Socially responsible investing is nothing new on Wall Street. Funds that avoid anything related to alcohol, tobacco, weapons and other such unappetizing investments have been around for years although very few have really gained any significant traction in the marketplace. The Calvert Equity Fund (MUTF:CSIEX) is perhaps the biggest success story with assets of over $2 billion. The Domini Social Equity Fund (MUTF:DSEFX) has been around for 25 years and manages nearly $1 billion. In the ETF space, there's the iShares MSCI USA ESG Select Fund (NYSEARCA:KLD).
A new ETF has just entered the social investing fray and it's being brought to the market by ETF innovator Global X. The Global X S&P 500 Catholic Values ETF (NASDAQ:CATH) was launched earlier this month with the goal of adhering to the investing guidelines set forth by United States Conference of Catholic Bishops. While the full mandate is far too long to add here, the general principles include "protecting human life; promoting human dignity; reducing arms production; pursuing economic justice; protecting the environment, and encouraging corporate responsibility." This means eliminating companies engaged in activities such as weapons production, gambling, abortion, stem cell research, sweatshop labor and racial or gender discrimination.
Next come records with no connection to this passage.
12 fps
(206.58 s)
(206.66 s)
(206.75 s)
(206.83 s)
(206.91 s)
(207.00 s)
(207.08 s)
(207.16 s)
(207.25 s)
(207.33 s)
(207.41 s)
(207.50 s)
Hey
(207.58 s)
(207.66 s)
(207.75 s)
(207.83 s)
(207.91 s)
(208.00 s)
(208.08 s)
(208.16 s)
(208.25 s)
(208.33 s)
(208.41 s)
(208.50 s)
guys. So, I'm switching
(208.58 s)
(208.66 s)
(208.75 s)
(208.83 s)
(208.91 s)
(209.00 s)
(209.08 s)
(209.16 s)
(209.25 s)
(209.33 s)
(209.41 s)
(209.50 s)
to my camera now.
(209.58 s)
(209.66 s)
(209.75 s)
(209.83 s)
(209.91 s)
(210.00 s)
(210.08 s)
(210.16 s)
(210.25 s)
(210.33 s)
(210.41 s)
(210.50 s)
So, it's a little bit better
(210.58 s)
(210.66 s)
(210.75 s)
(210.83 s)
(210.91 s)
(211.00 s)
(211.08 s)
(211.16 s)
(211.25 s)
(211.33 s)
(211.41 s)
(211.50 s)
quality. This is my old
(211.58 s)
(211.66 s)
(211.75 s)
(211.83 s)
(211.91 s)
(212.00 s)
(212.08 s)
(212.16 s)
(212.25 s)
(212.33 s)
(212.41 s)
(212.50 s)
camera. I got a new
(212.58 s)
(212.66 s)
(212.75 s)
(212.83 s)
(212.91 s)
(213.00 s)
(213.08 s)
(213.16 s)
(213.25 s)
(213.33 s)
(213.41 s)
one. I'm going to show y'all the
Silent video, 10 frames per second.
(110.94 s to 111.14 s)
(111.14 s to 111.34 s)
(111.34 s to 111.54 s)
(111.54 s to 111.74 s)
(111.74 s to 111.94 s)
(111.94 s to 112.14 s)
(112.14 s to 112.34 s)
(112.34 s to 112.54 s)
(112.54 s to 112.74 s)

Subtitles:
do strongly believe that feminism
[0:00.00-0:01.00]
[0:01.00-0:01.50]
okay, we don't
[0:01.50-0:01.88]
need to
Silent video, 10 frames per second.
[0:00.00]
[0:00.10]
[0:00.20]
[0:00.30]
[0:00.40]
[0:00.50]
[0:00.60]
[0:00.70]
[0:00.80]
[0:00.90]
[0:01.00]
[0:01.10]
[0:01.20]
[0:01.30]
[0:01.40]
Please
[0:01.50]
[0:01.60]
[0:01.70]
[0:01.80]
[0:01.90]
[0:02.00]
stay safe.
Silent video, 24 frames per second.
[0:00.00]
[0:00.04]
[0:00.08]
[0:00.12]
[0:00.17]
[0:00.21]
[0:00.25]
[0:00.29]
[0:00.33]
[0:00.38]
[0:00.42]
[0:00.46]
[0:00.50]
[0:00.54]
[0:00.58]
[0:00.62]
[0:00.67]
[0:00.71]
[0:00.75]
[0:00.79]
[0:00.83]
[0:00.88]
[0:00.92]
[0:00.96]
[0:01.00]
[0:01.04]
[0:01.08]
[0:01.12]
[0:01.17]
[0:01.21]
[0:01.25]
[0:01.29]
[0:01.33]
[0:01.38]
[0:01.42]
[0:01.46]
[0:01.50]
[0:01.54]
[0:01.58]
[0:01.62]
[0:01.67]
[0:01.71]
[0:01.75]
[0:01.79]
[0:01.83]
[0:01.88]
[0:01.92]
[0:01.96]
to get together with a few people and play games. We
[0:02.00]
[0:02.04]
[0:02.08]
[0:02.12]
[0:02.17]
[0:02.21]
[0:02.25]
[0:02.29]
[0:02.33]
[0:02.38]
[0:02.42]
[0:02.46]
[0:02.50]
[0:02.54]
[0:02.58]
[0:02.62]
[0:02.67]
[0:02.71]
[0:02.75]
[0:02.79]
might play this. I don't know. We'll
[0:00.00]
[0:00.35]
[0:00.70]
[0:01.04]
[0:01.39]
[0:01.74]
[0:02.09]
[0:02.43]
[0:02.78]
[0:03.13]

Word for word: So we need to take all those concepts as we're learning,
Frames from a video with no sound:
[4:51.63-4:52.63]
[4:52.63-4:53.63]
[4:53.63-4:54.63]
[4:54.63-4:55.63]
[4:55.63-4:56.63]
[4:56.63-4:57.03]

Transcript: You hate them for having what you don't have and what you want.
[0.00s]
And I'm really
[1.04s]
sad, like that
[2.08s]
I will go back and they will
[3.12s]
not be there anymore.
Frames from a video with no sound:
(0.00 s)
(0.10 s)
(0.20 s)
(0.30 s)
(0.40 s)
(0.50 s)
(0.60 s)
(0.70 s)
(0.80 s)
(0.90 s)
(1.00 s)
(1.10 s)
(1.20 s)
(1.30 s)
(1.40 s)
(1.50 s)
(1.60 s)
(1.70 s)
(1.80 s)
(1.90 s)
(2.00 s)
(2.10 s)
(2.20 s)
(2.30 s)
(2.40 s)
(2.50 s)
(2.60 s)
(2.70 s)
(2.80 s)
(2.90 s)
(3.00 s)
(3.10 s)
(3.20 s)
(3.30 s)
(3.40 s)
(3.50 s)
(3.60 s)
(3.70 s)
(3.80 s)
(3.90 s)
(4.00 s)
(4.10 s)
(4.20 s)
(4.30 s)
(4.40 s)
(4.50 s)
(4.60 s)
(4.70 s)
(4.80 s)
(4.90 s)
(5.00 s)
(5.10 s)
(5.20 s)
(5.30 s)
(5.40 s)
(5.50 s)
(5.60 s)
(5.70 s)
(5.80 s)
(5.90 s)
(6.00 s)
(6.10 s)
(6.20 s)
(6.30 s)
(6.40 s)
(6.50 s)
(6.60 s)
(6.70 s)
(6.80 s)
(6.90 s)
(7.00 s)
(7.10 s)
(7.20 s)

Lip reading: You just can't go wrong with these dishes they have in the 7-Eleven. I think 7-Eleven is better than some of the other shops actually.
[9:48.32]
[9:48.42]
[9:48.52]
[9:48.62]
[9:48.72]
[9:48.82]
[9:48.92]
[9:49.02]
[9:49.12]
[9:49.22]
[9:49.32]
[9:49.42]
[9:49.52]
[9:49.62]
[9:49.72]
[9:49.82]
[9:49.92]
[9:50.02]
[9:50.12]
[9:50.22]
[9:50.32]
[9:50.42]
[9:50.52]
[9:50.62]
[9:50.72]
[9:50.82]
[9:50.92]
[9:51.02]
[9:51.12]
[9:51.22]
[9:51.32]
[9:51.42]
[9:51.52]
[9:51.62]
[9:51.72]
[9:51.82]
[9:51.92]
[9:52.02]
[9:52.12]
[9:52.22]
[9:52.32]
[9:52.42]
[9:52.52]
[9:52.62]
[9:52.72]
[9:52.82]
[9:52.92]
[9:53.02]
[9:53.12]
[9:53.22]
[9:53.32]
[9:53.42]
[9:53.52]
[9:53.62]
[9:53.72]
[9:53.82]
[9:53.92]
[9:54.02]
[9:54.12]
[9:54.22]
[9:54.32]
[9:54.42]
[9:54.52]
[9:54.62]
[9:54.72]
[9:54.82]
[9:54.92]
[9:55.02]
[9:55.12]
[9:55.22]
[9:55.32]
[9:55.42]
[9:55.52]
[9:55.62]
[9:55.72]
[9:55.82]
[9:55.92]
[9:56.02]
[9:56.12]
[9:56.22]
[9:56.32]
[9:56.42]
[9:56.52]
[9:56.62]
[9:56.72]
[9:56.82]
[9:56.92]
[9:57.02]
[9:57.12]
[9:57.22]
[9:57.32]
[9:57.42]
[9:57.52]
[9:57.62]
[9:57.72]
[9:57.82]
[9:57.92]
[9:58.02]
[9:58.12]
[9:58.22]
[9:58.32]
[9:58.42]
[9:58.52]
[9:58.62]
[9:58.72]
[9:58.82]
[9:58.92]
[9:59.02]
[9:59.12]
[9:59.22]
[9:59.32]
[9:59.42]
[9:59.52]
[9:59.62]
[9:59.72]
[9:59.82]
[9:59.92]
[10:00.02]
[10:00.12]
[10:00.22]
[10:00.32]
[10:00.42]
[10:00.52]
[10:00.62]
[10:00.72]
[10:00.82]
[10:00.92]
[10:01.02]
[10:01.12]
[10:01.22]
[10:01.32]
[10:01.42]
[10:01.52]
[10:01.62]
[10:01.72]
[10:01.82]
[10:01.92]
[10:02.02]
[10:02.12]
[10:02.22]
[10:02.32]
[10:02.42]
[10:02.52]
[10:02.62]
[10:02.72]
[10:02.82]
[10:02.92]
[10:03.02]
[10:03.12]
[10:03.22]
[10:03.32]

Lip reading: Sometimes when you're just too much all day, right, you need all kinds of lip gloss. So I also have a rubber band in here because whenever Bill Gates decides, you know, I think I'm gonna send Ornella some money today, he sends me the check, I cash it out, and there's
While the fund admirably attempts to provide another option for those investors who wish to adhere to socially responsible investing principles, the Catholic Values ETF at its core is essentially just an S&P 500 index fund.
The fund uses the S&P 500 as its starting point. Once it eliminates companies that don't meet the Catholic investing guidelines, the fund is down to 469 holdings. With so few components of the index being eliminated, correlation with the SPDR S&P 500 ETF (NYSEARCA:SPY) will remain very high. Moreover, the fund then attempts to minimize tracking error with the S&P 500 by matching the sector weightings of the index. This step essentially takes a portfolio that is already closely correlated to the S&P 500 and pulls it in even closer.
Perhaps the most disappointing thing about the fund is its expense ratio. At 0.29%, the fund carries an expense ratio triple that of the SPDR S&P 500 ETF. Given that this fund is going to mirror the index, for the most part, it probably makes more sense to just buy the index and keep the extra 20 basis points a year in your own pocket.
Like most new ETFs lately, this fund serves a very specific niche. The name says "Catholic Values ETF" but it's probably appealing to just about anyone that wishes to engage in socially responsible investing or follow the guidelines established by the U.S.C.C.B. These folks may find this product appealing but everybody else will probably be better off in an S&P 500 index fund.
The sector allocation will be the same and the composition of the portfolio will be nearly identical. The target audience for this ETF is very narrow which means that it will likely have trouble growing its asset base significantly. Those not in the target audience for this fund will likely just want to stick with the lower-cost index fund.